At the root of it is when my ex-fiancé betrayed me. Back in 2010, while I was at basic training in the Army, my ex-fiancé—unbeknownst to me—married a guy I don’t know and got pregnant with his child because she had convinced herself I would no longer love her after basic training was over, which was not true at all. I didn’t find out until a month after basic training. Because of this, I entered a state of depression in which I strongly believed I was incapable of being loved by women, other people, and eventually God. It wasn’t until three years later that God cured me of those dark thoughts. However, as it is a part of my dark past, these feelings still come up every now and then, which they had come up before we left for Israel.
I found strong affirmation of God’s love for me by reading Jesus’ high priestly prayer at the garden of Gethsemane, especially, “that the love with which You have loved Me may be in them, and I in them.” As a son, I know my father’s deep love for me.

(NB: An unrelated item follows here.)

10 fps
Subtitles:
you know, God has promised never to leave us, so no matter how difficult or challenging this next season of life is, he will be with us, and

So I can only imagine how much more love God has for His only begotten Son. Yet it is with this same exact love God has for His Son that He also loves me! I always knew God loved me, but I felt His love in a real, new way at Gethsemane. At times I may feel unworthy of being loved, yet I have the satisfaction of knowing that God’s love for me does not depend on whether I’m worthy or not. Instead, it is because of God’s love that He makes me worthy; that is a truly remarkable thing.

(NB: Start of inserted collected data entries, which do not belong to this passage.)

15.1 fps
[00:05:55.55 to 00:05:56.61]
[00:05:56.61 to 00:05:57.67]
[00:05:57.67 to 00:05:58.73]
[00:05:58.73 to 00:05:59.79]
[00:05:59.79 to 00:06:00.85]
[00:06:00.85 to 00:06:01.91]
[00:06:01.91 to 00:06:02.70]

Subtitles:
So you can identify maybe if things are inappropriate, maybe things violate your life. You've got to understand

We saw a lot of amazing sites in Israel, and God spoke to me in many new ways. After all the awesome things we saw, and the amazing experiences I shared with new friends, it was difficult for me to summarise my big take away from the pilgrimage. That is, after all the things I saw and experienced, what is the one thing I can take away from this trip? Hela said something at the beginning of our trip that I didn’t fully understand until the end. The night we arrived in Israel was in the middle of Shabbat (Sabbath), and she said while we Westerners plan our Sunday around our week, the Jews do it the other way around: they plan their week around the Shabbat.
As I walked throughout Israel, I began to relearn how central God is to my life, and how He needs to remain the focal point of my life. As Peter walked on the Sea of Galilee while He looked towards Jesus his focal point, so I need to continue walking on my path with God while keeping Jesus my focal point. One great way I think I can do this—and all of you can do this as well—is doing what the Jews do: planning my week around the Sabbath rather than the other way around. The Sabbath is a great blessing God has given us in which we can find rest in His Word and the sacraments. Not only does the Spirit convict us of our sins on this day, but we also receive comfort in the receiving of His Word and the sweetness of His forgiveness in Jesus’ body and blood. What a blessed way to end our week—rest in our God. Every week we can find rest in Jesus’ words, “Come to Me, all who labour and are heavy laden, and I will give you rest. Take My yoke upon you, and learn from Me, for I am gentle and lowly in heart, and you will find rest for your souls. For My yoke is easy and My burden is light” (Matthew 11:28-30). Every week, I can re-centre myself on Christ and find rest in His grace and mercy when I find my burdens too heavy to carry.